A recent article in the Financial Times demonstrated the dim view that many CEOs have of the PR industry, highlighting that they believe PR professionals do little than “provide a bland message” and “add corporate-speak”.

The PR industry faces a considerable challenge to its long-term existence and needs to take swift action to prove its value to clients and the wider business community.

Showing our worth

In the FT article, one Communications Director for a listed European technology company stated that their company wastes tens of thousands of Euros a year on external PR companies: “I have no idea what they do for us”.

PR has long been covered by a veil of secrecy as practitioners are apprehensive over revealing their expertise for fear that they will lose their clients. Yet, it is this very approach that is holding PR back.

By introducing greater transparency, regularly updating clients on your activities and progress, and by training them to recognise the benefits of and opportunities for PR, then the industry can overhaul its negative public image.

A jack of all trades, but a master of none.

The truth is that with time and aptitude, anyone can do what a PR professional does.

Yet this shouldn’t instil fear, it should be a motivation to prove our worth. While our clients know their business inside out, a little perspective from an external organisation can be the key to unlocking unseen potential or reaching a new audience.

Furthermore, we can show off the best attributes of a business to the right audience and in the best possible manner better than anyone else. We have the creativity, writing ability, and journalistic and business connections to help a company grow and to set it apart from its competitors. This isn’t an ego-trip, it’s a fact and one that we need to show to the business community to make them realise the benefits of PR support.

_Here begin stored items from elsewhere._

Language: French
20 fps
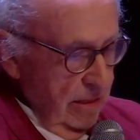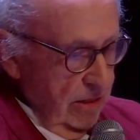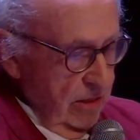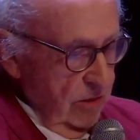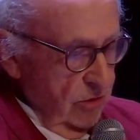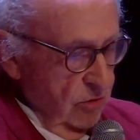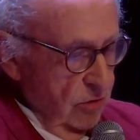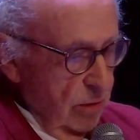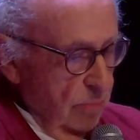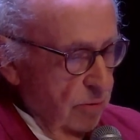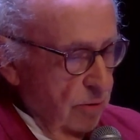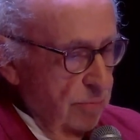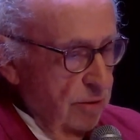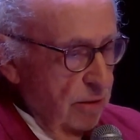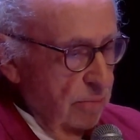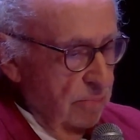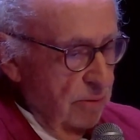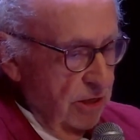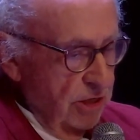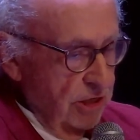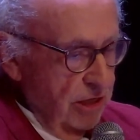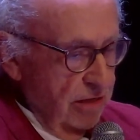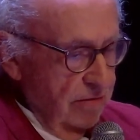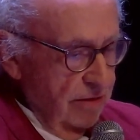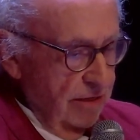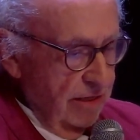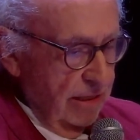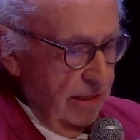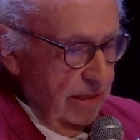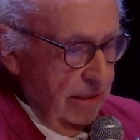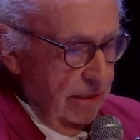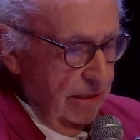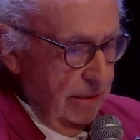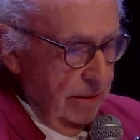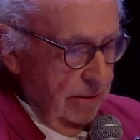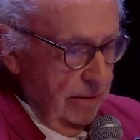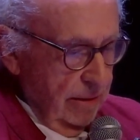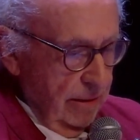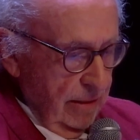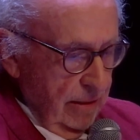sur la première page, il avait écrit
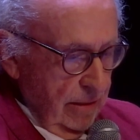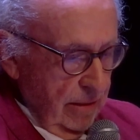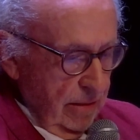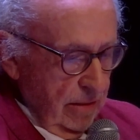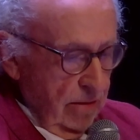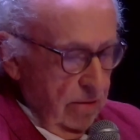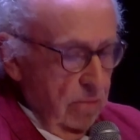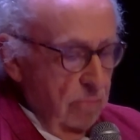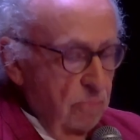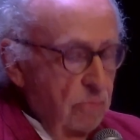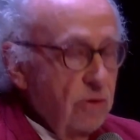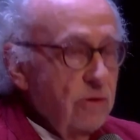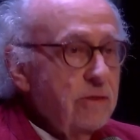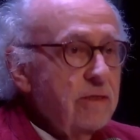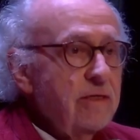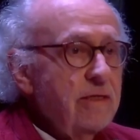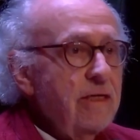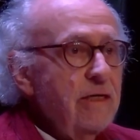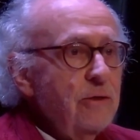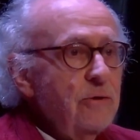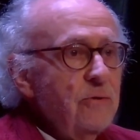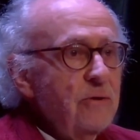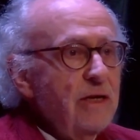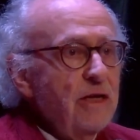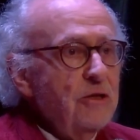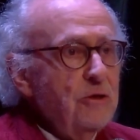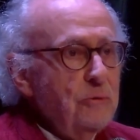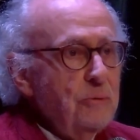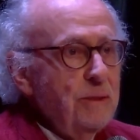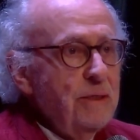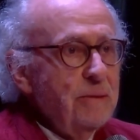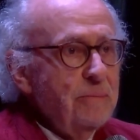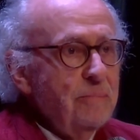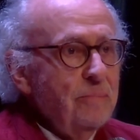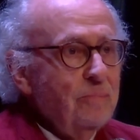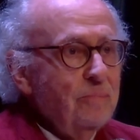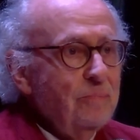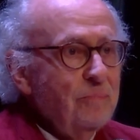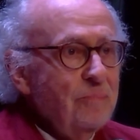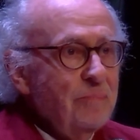Pensée de la nuit.
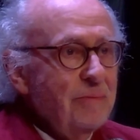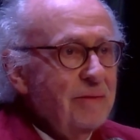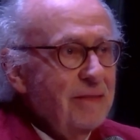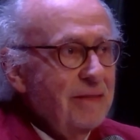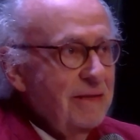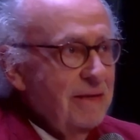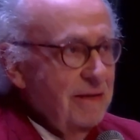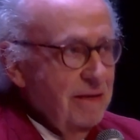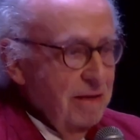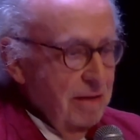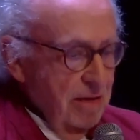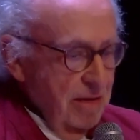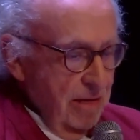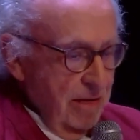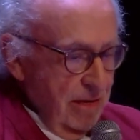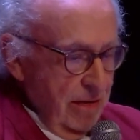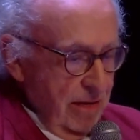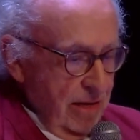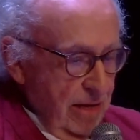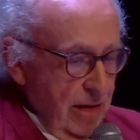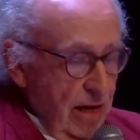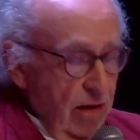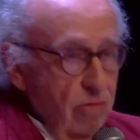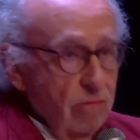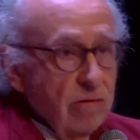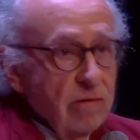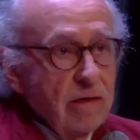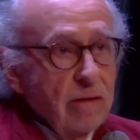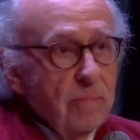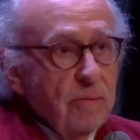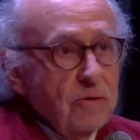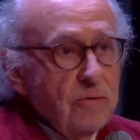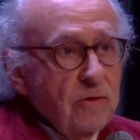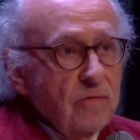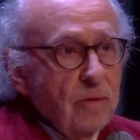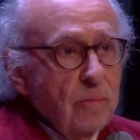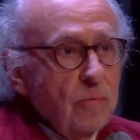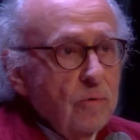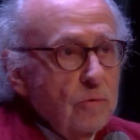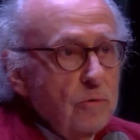Alors, il n'a pas dû
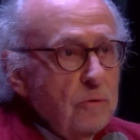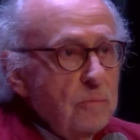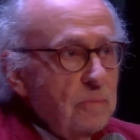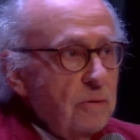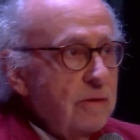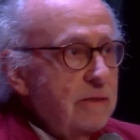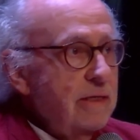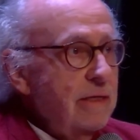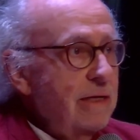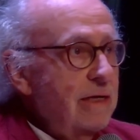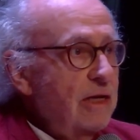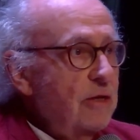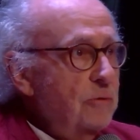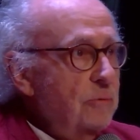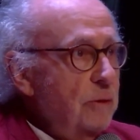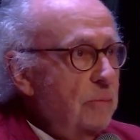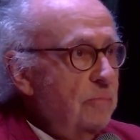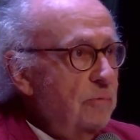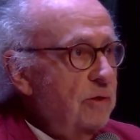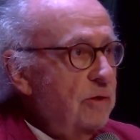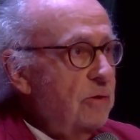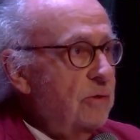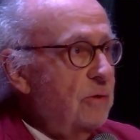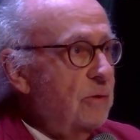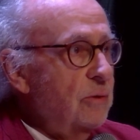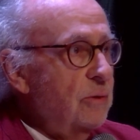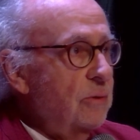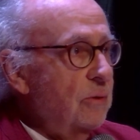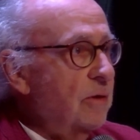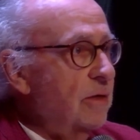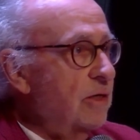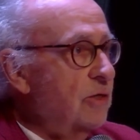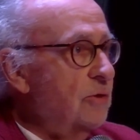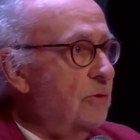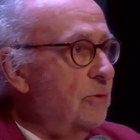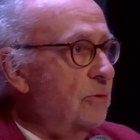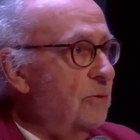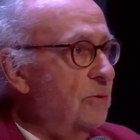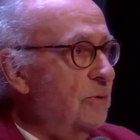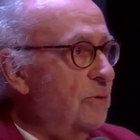avoir beaucoup de pensées de la nuit, puisque le
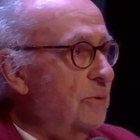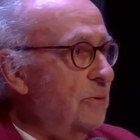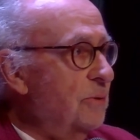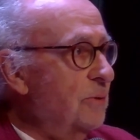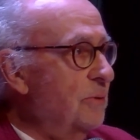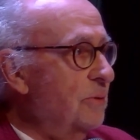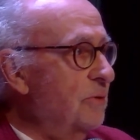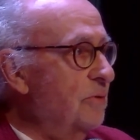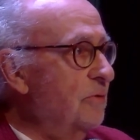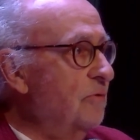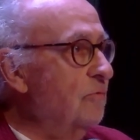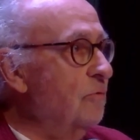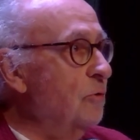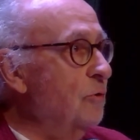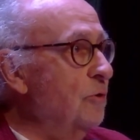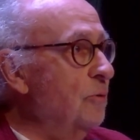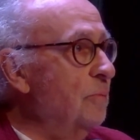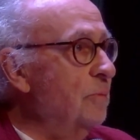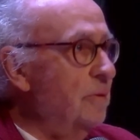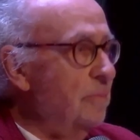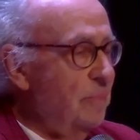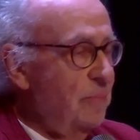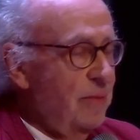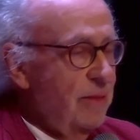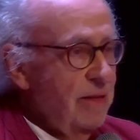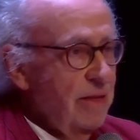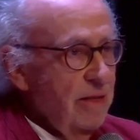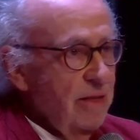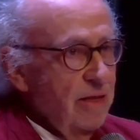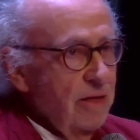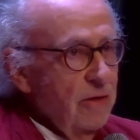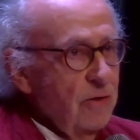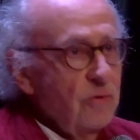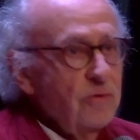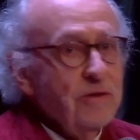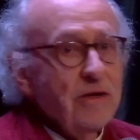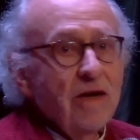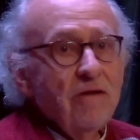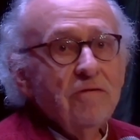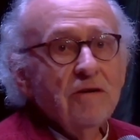reste du volume, on
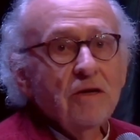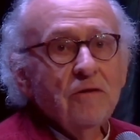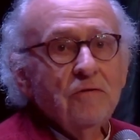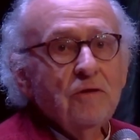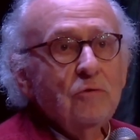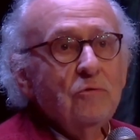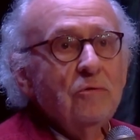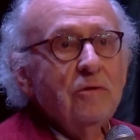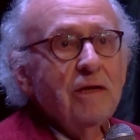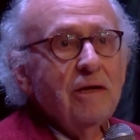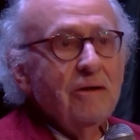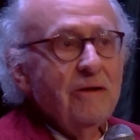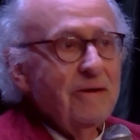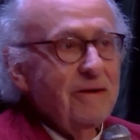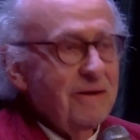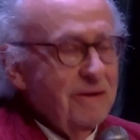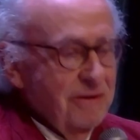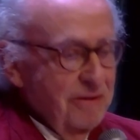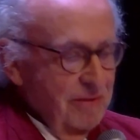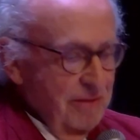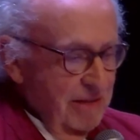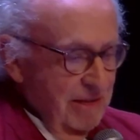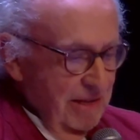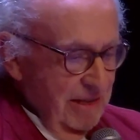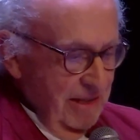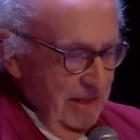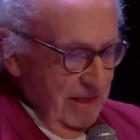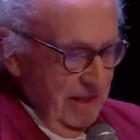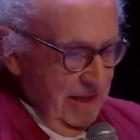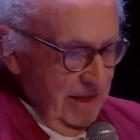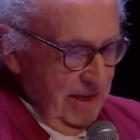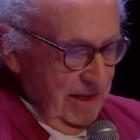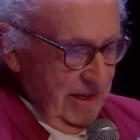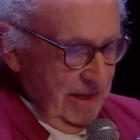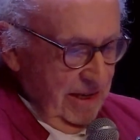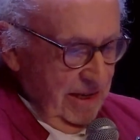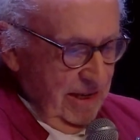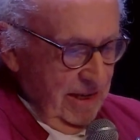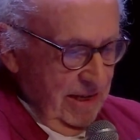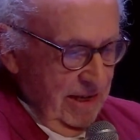ira vérifier tout à l'heure,
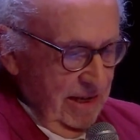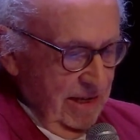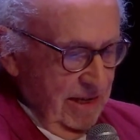est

PR agencies are cut-throat by nature and are all chasing the same opportunities. In order to gain an advantage on a competitor, one agency will often over promise and under deliver. This leaves a very sour taste in the mouth of the client and one that will last long.

As we all know, coverage can never be guaranteed and while beating your rivals is essential to keeping your business afloat, such a short-sighted view is incredibly harmful to the industry.

Be honest with your clients. Don’t over-promise, don’t claim you can do something you can’t, and don’t pitch for an account you can’t deliver on.

A united approach

In my opinion, the PR industry as a whole and the governing bodies need to take this article and the current perspective of public relations very seriously.

It may only be a start, but accessible tools for businesses currently or looking to use PR such as a guide to what to expect, what PR can fulfil at its best, and the potential pitfalls to look out for from a bad agency would be a valuable addition to improving our image.

It’s time to increase the transparency of the industry to promote greater trust from the business community. Providing clarity on fees, being honest and open with clients and metering their expectations will all help to reduce the notion that PR is a secretive sector driven by black magic and a hunger for profit.

We all need to act now in order to change the reputation of our industry before it comes undone.